Cela va faire plusieurs jours qu’il fait office de machine à remonter le temps, 1992,1991,1990 …
Drome, Ardèche, Bouches du Rhône, territoires de mes premières expérimentions photographiques et des centaines de déclenchements pour éveiller ma curiosité.
Je redécouvre à 47 ans mes premiers clichés, mes premières hésitations en à peine vingt pellicules. Des rouleaux de film 120 avec 12 poses aux pellicules 24x36 de 36 poses.
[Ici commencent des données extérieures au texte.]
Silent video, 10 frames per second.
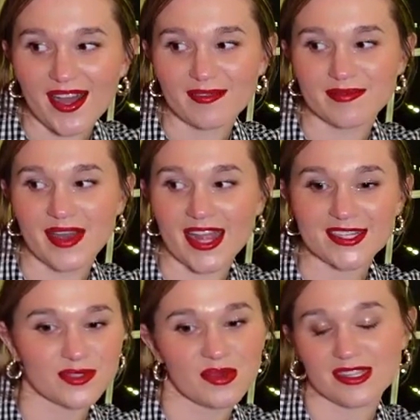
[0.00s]
I
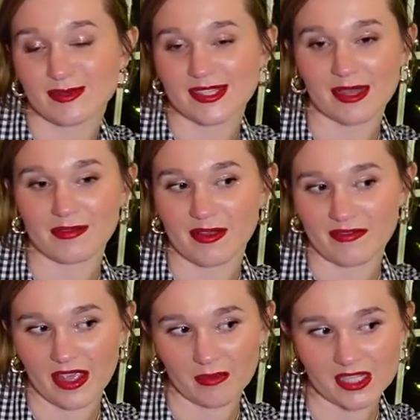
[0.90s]
just want to spend time with my
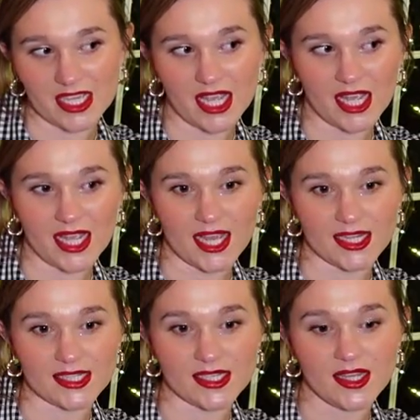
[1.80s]
family
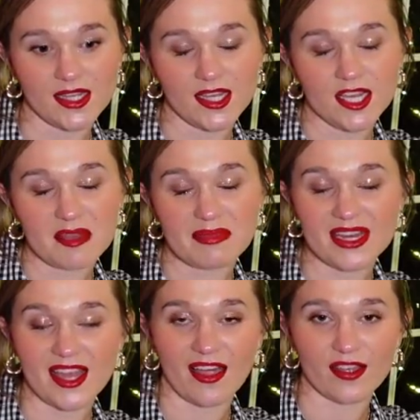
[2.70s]
and be
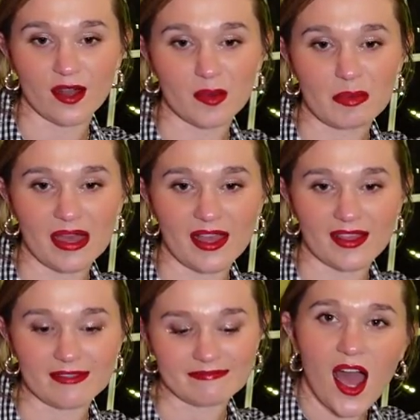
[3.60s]
together.
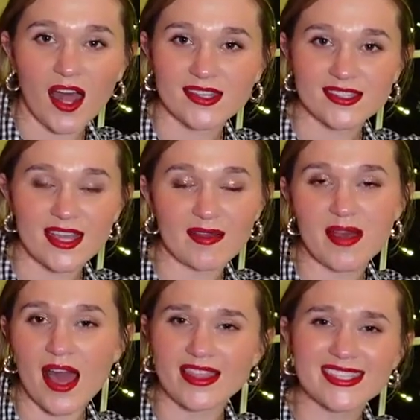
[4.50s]
But honestly,
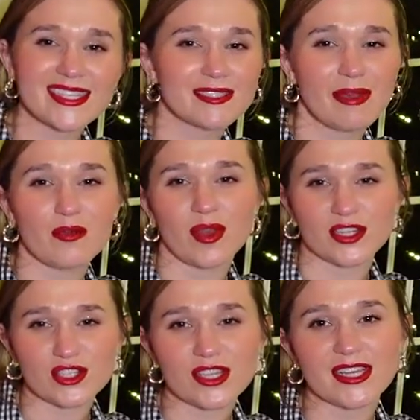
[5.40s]
this is my
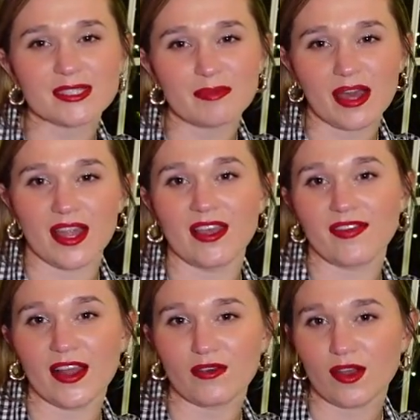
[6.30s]
wish list, but if
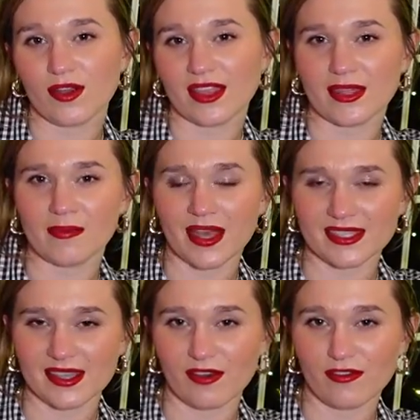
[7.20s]
I don't go get them
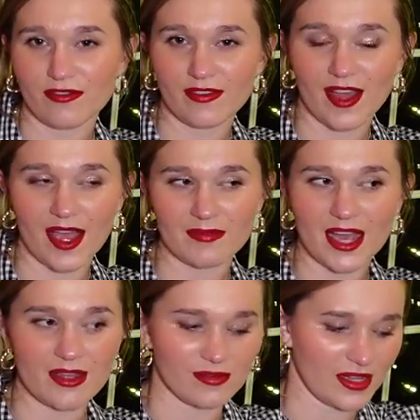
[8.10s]
myself, I'm
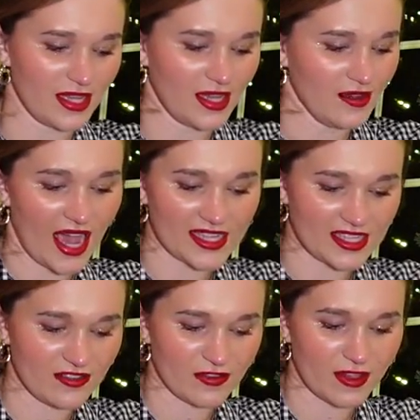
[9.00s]
not really
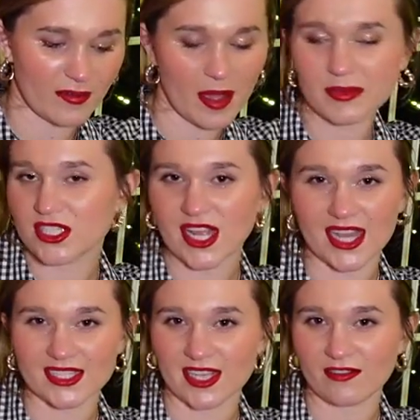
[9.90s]
asking for them. I'm just
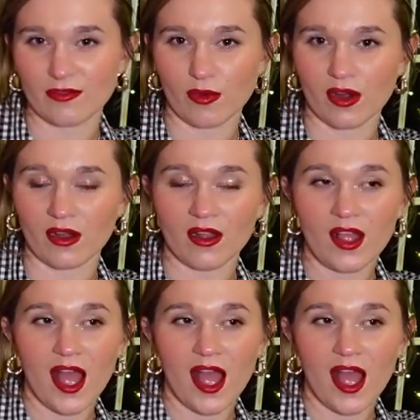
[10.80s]
asking for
Moins de 400 clichés en trois ans. 
Je ne pouvais croire à 17 ans alors, qu’en un seul weekend, 30 ans plus tard, je pourrais déclencher un millier de photos avec un téléphone.
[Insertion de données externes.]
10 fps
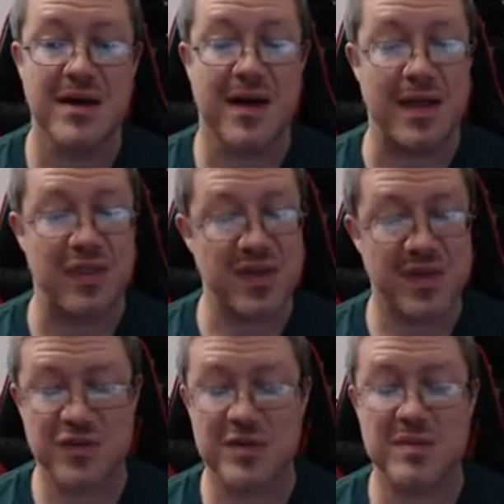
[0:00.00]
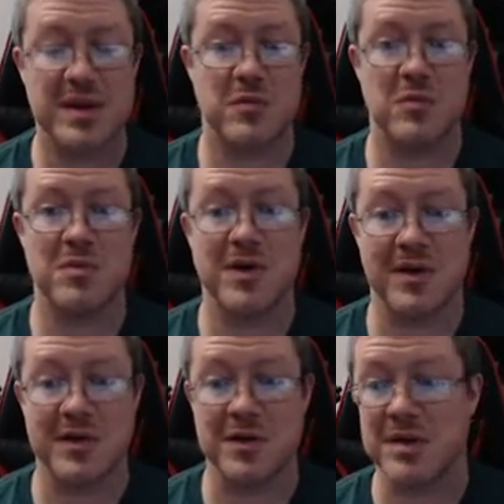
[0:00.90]
I think that's going to become a bigger
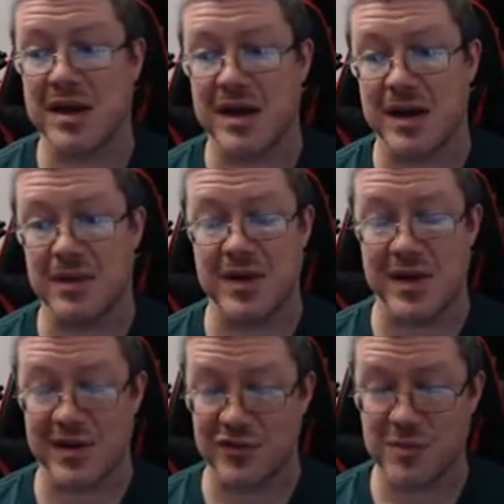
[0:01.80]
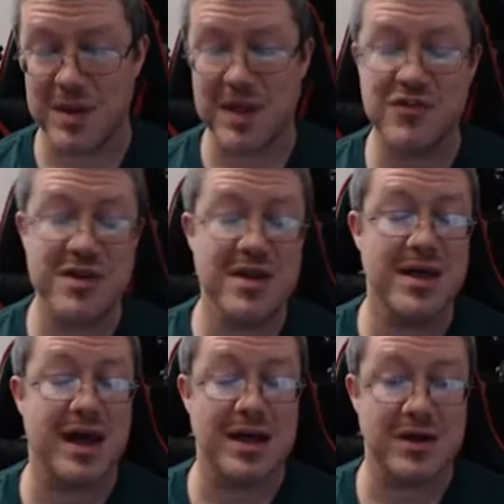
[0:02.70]
element in the next expansion.
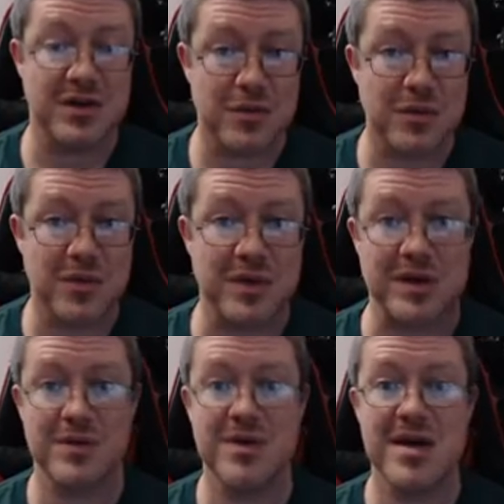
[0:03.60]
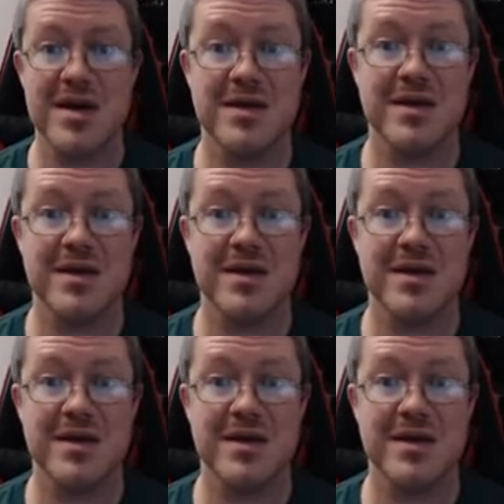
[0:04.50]
I don't really know yet,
Mes débuts furent laborieux, charger un film 120 dans l’appareil photo Semflex et changer d’objectif du reflex Nikkormat mettaient mes nerfs à dure épreuve. Décrypter l’usage de la cellule pour mesurer la lumière avec une simple notice me paraissait aussi insurmontable.
La lecture de livres techniques photo arriva quelques années plus tard, sans me douter, là aussi, que j’en écrirais à mon tour.
A cette époque, je m’imaginais alors aventurier, explorant les ruines d’un château et le survolant ensuite en Ulm.
Je me voyais reporter sportif en photographiant le tour de France, l’atterrissage d’un dirigeable et les copains à l’entraînement de boxe. Il y avait aussi le premier autoportrait, la famille et les chats…
Aujourd’hui, en regardant cette série, je n’ai qu’une envie :  retrouver la liberté de mes photographies originelles.